B2B
09.12.2013

Samsung muss Patentklagen für EU wohl weiter zurückfahren

Samsung muss EU-Wettbewerbskommissar Joaquin Almunia zufolge im Streit über Patentrechtsklagen voraussichtlich mehr Zugeständnisse machen, um einer Milliardenstrafe zu entgehen.

„Wir werden dem Feedback Rechnung tragen, wenn wir in den nächsten Wochen mit
Samsung mögliche Verbesserungen zu ihren Zusagen besprechen“, sagte Almunia am Montag auf einer Konferenz zu Patentrechten.

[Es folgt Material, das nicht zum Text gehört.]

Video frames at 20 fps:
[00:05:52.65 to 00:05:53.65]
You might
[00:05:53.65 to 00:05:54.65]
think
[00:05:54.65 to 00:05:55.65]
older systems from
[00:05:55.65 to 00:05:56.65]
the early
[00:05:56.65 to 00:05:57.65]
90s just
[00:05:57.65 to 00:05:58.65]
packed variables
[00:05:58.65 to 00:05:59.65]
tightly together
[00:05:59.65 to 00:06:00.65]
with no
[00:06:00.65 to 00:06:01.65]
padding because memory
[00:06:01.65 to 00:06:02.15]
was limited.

Dies deutet daraufhin, dass den Kontrahenten des südkoreanischen Elektronikriesen das bisherige Entgegenkommen nicht ausreicht. Der weltgrößte Smartphone-Hersteller hatte sich im September unter anderem dazu bereiterklärt, Rivalen wie Apple nicht mehr mit Patentklagen zu überziehen.

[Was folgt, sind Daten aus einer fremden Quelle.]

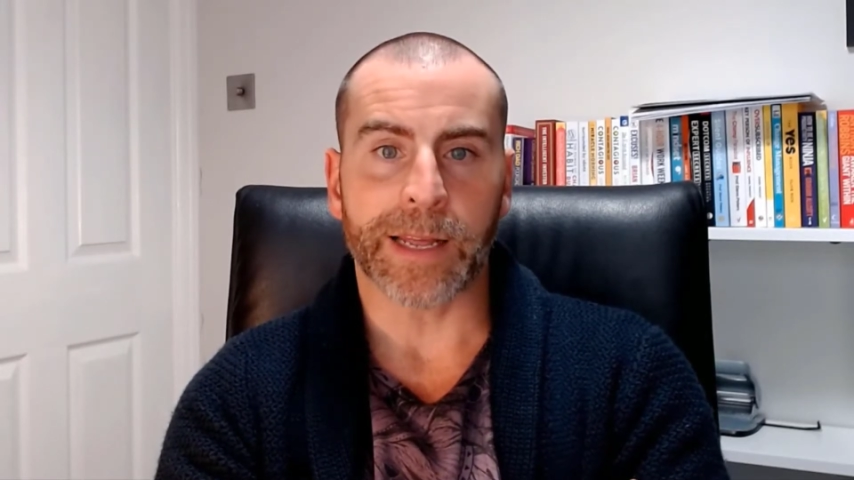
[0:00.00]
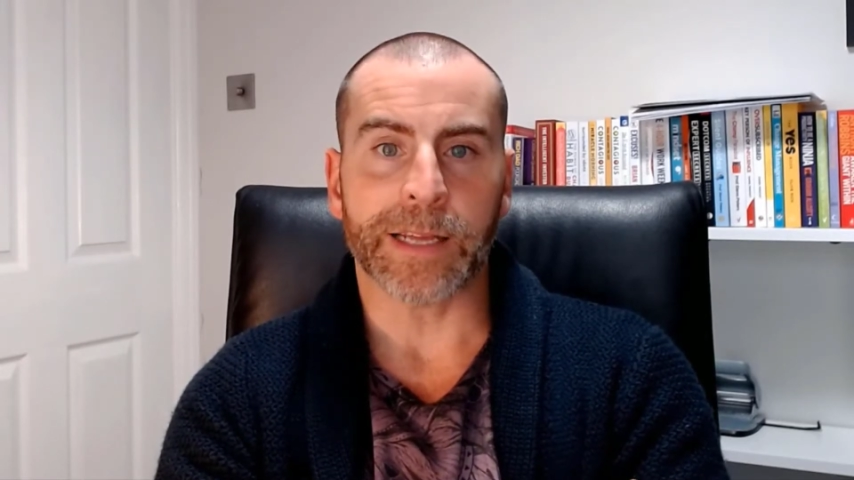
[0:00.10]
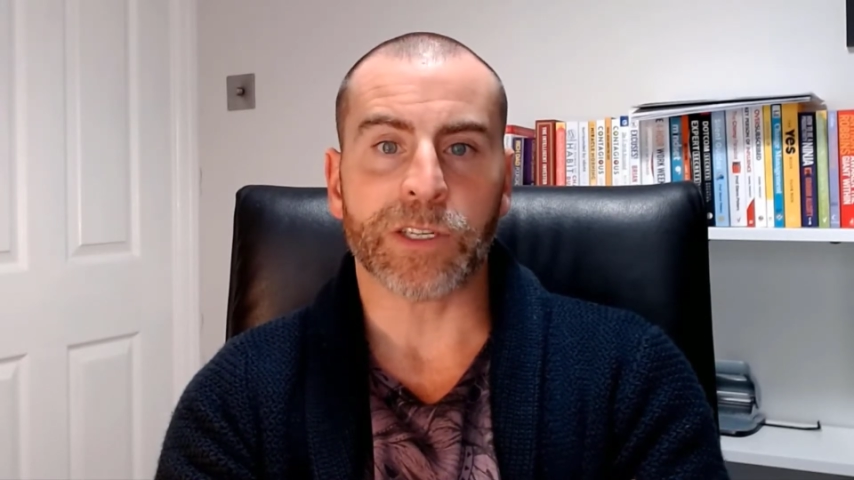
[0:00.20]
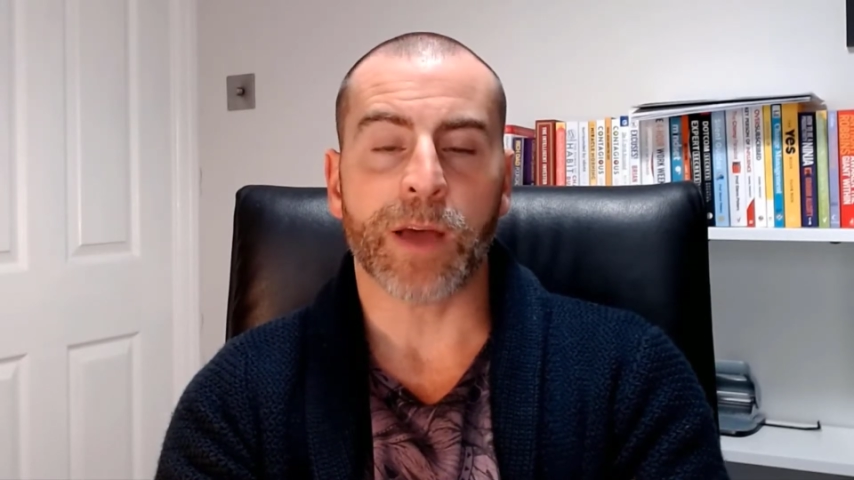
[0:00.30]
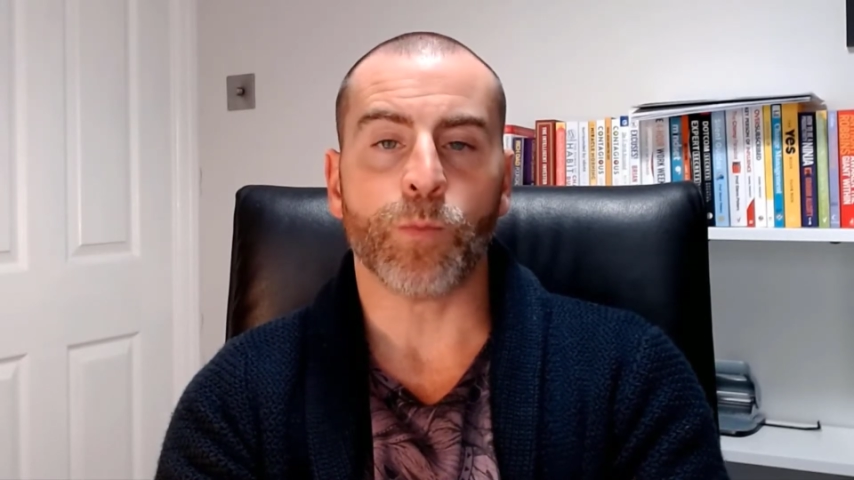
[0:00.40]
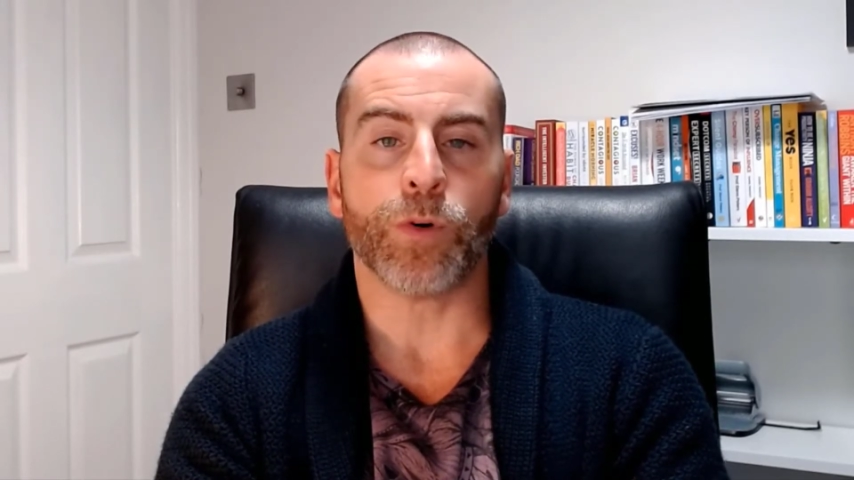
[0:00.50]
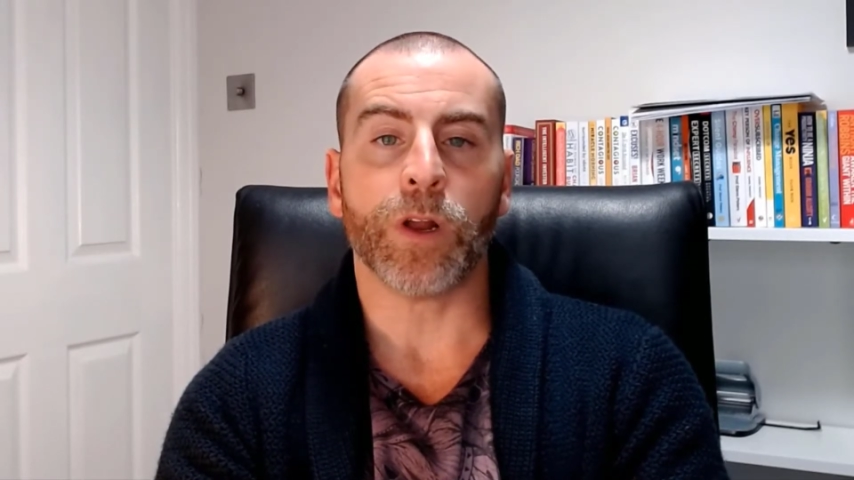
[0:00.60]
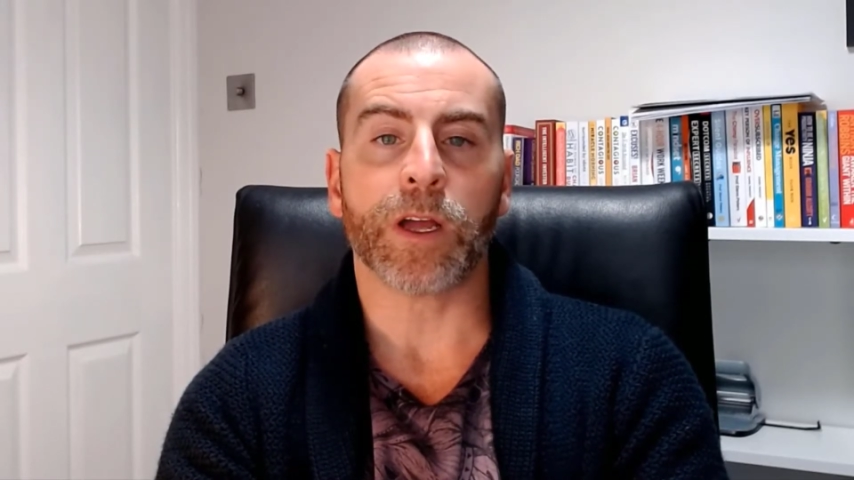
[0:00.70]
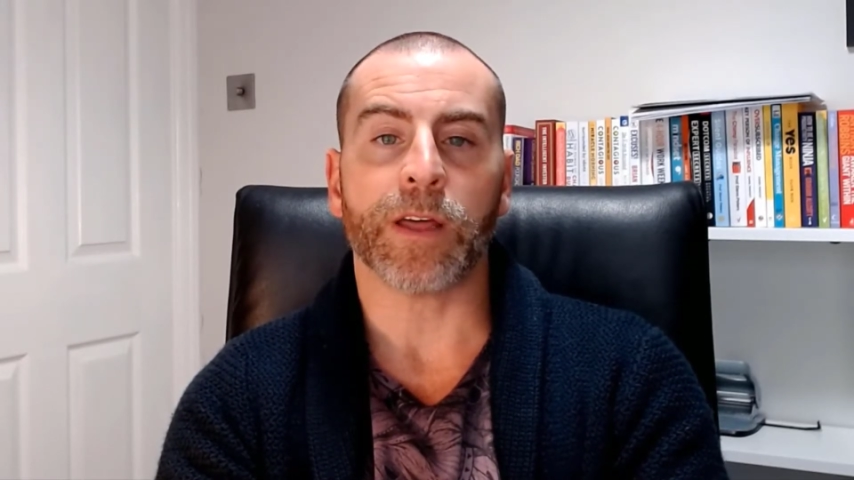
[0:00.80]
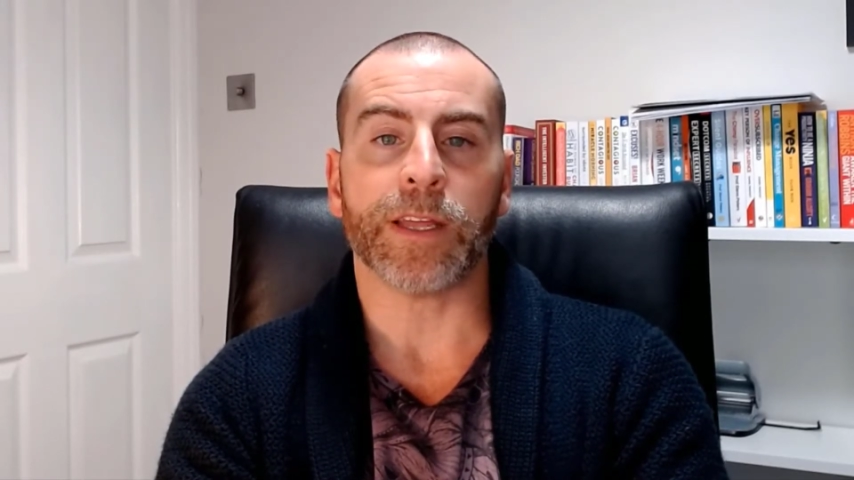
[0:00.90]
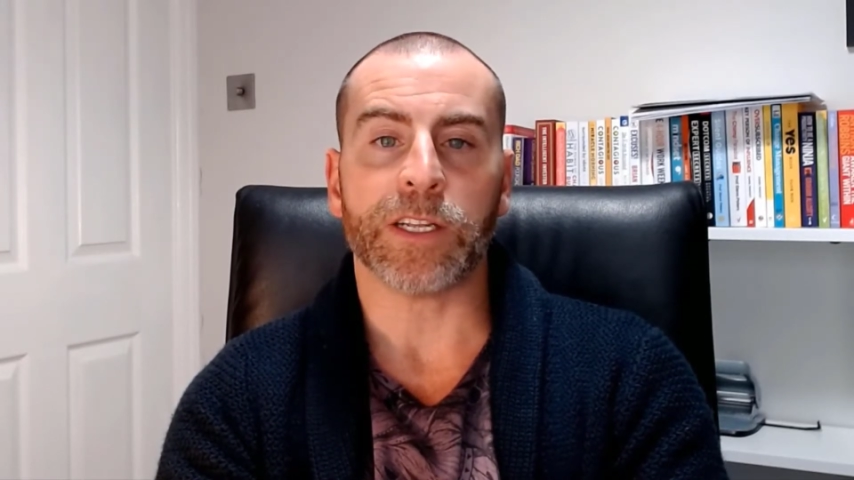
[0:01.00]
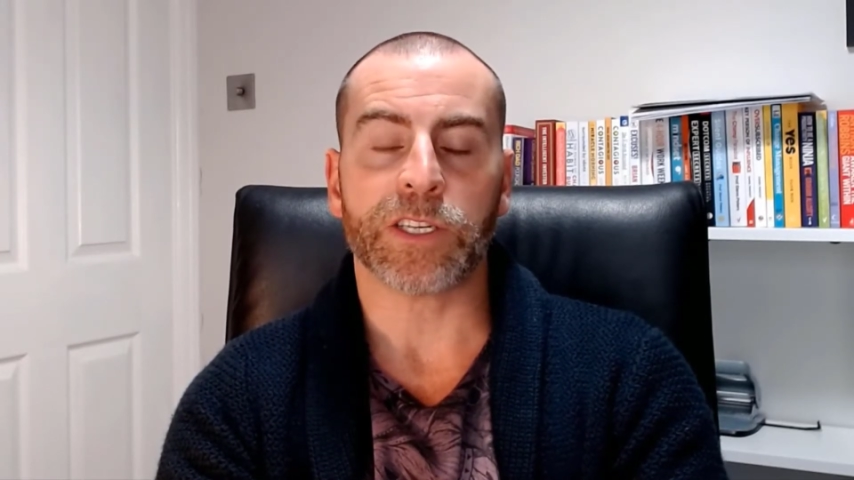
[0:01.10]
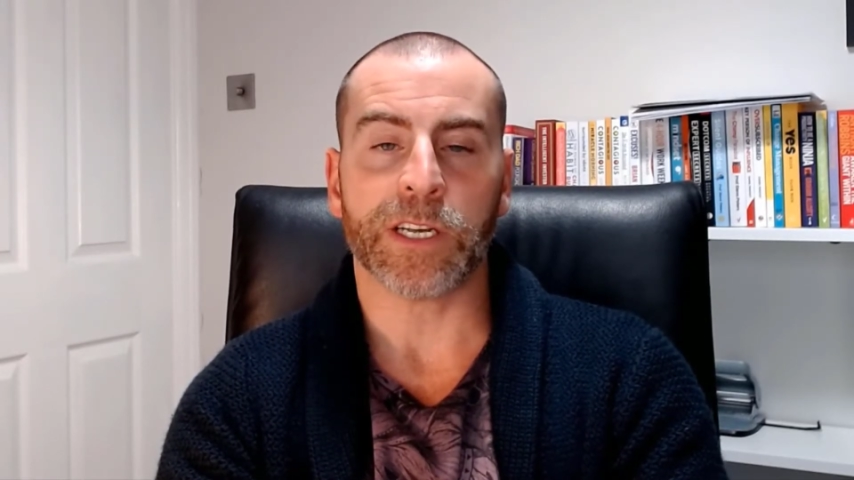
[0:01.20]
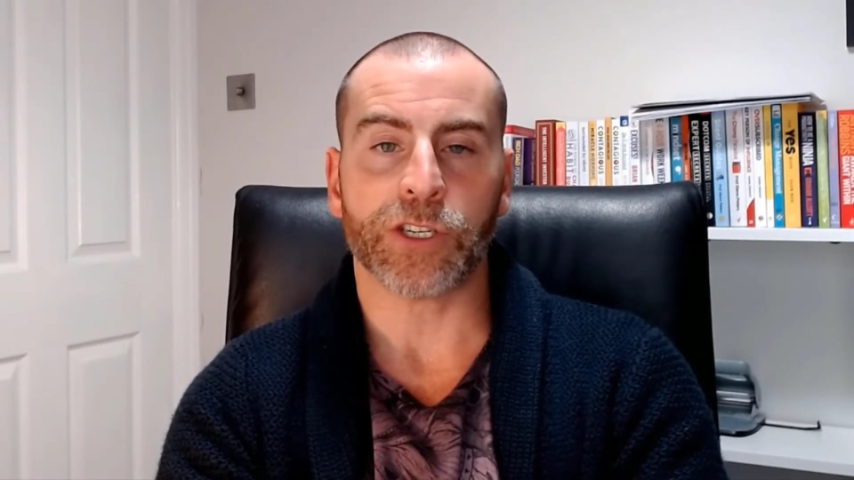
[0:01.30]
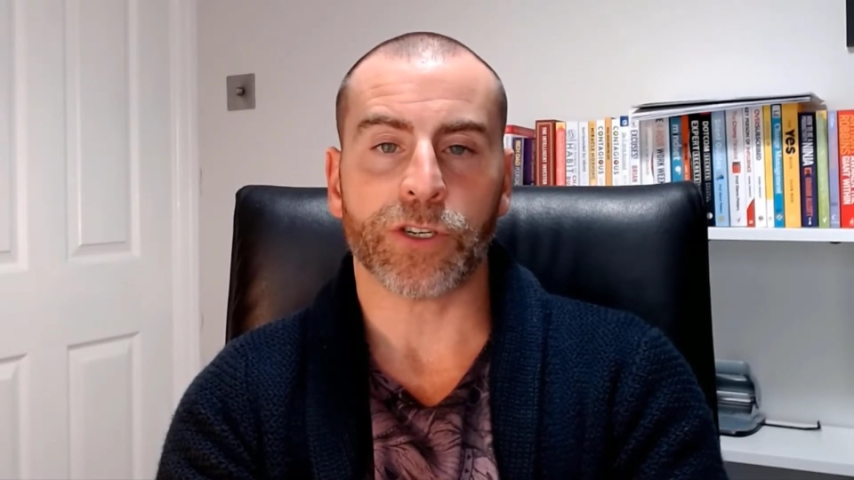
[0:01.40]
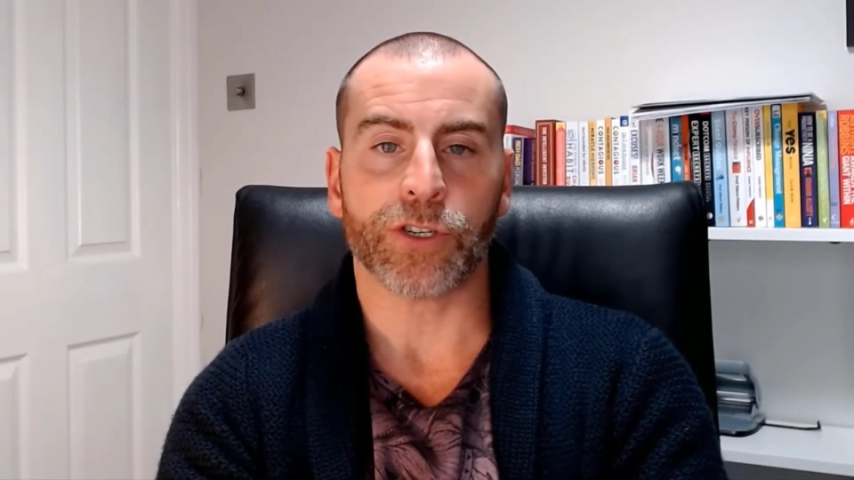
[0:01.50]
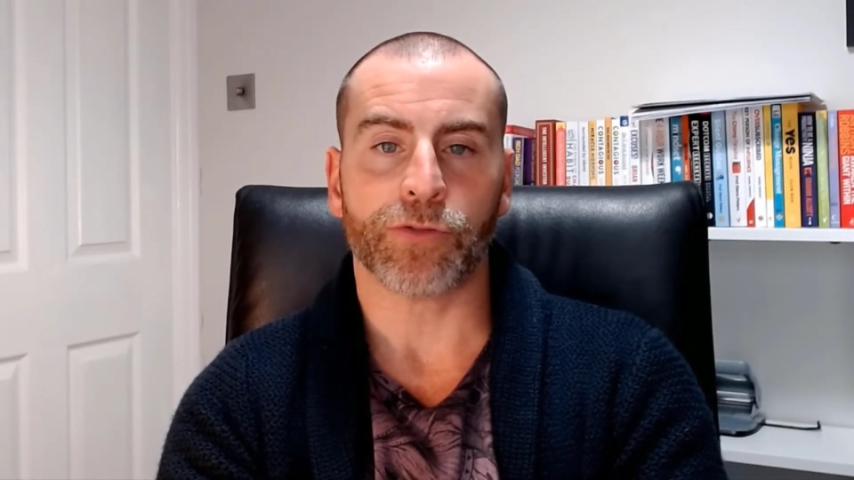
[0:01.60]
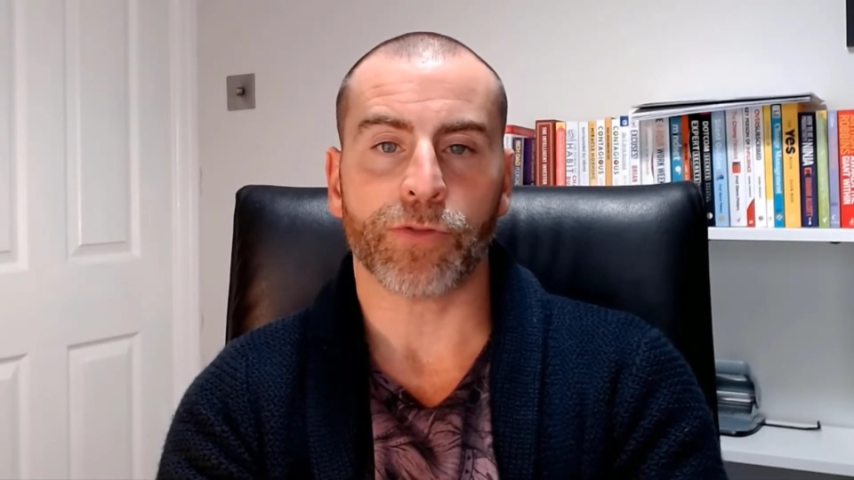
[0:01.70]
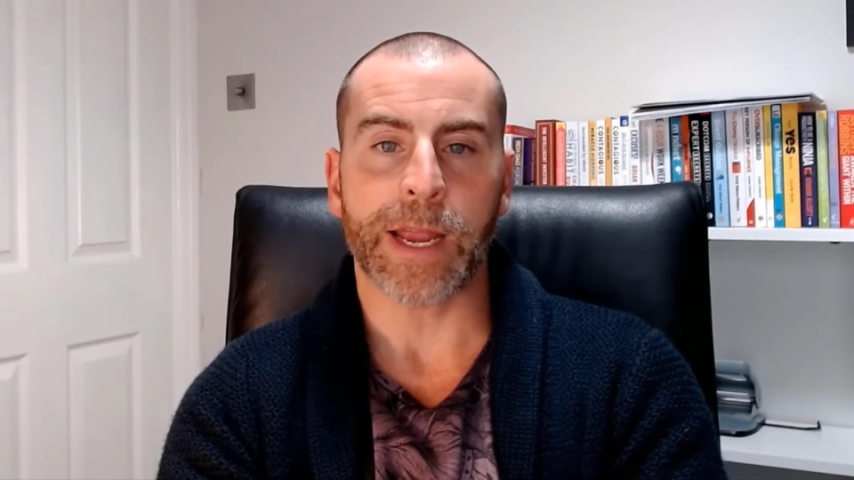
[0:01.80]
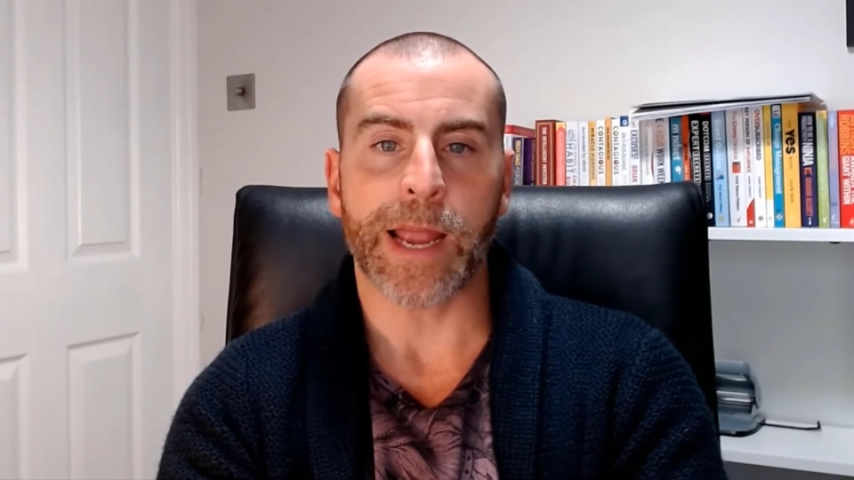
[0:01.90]
is then we'll look at the decision
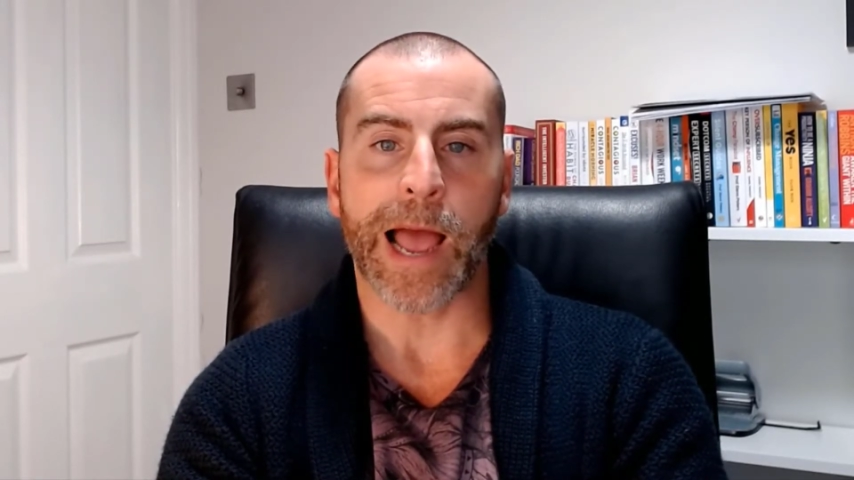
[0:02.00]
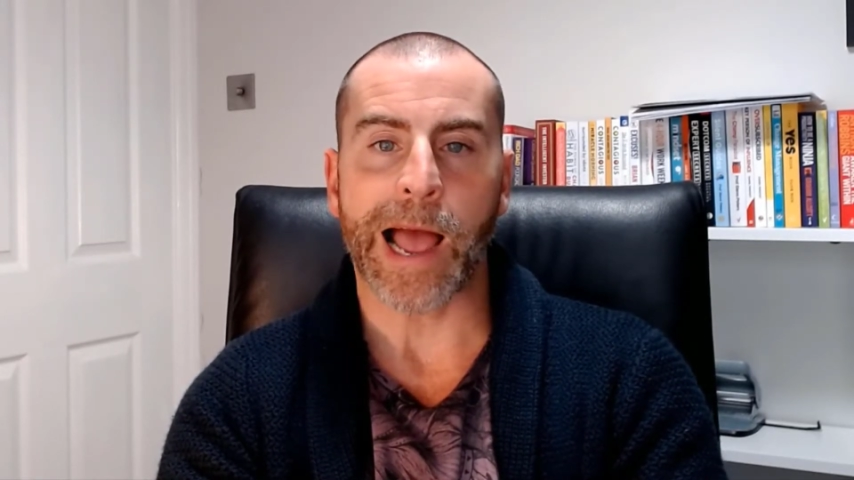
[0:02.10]
tree,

Als Bedingung für einen fünfjährigen Verzicht für den Gang vor Gericht nannte Samsung, dass der jeweilige Kontrahent einem Lizenzabkommen zustimmen müsse. Die betroffenen Unternehmen konnten innerhalb eines Monats Stellung dazu nehmen. Samsung droht eine Strafe von zehn Prozent des Jahresumsatzes und damit
von bis zu 18,3 Milliarden Dollar.

Die EU-Aufseher hatten dem Konzern vorgeworfen, Apple die Nutzung eines wichtigen Patents für Mobiltelefone zu verbieten, obwohl der US-Rivale einen
angemessenen Preis für die Nutzung habe zahlen wollen. Damit habe sich Samsung nicht an die Regeln eines fairen Wettbewerbs gehalten. Die beiden führenden Hersteller auf dem Smartphone-Markt kämpfen erbittert um Marktanteile und streiten weltweit in mehr als zehn Ländern um die Verwendung von Patenten.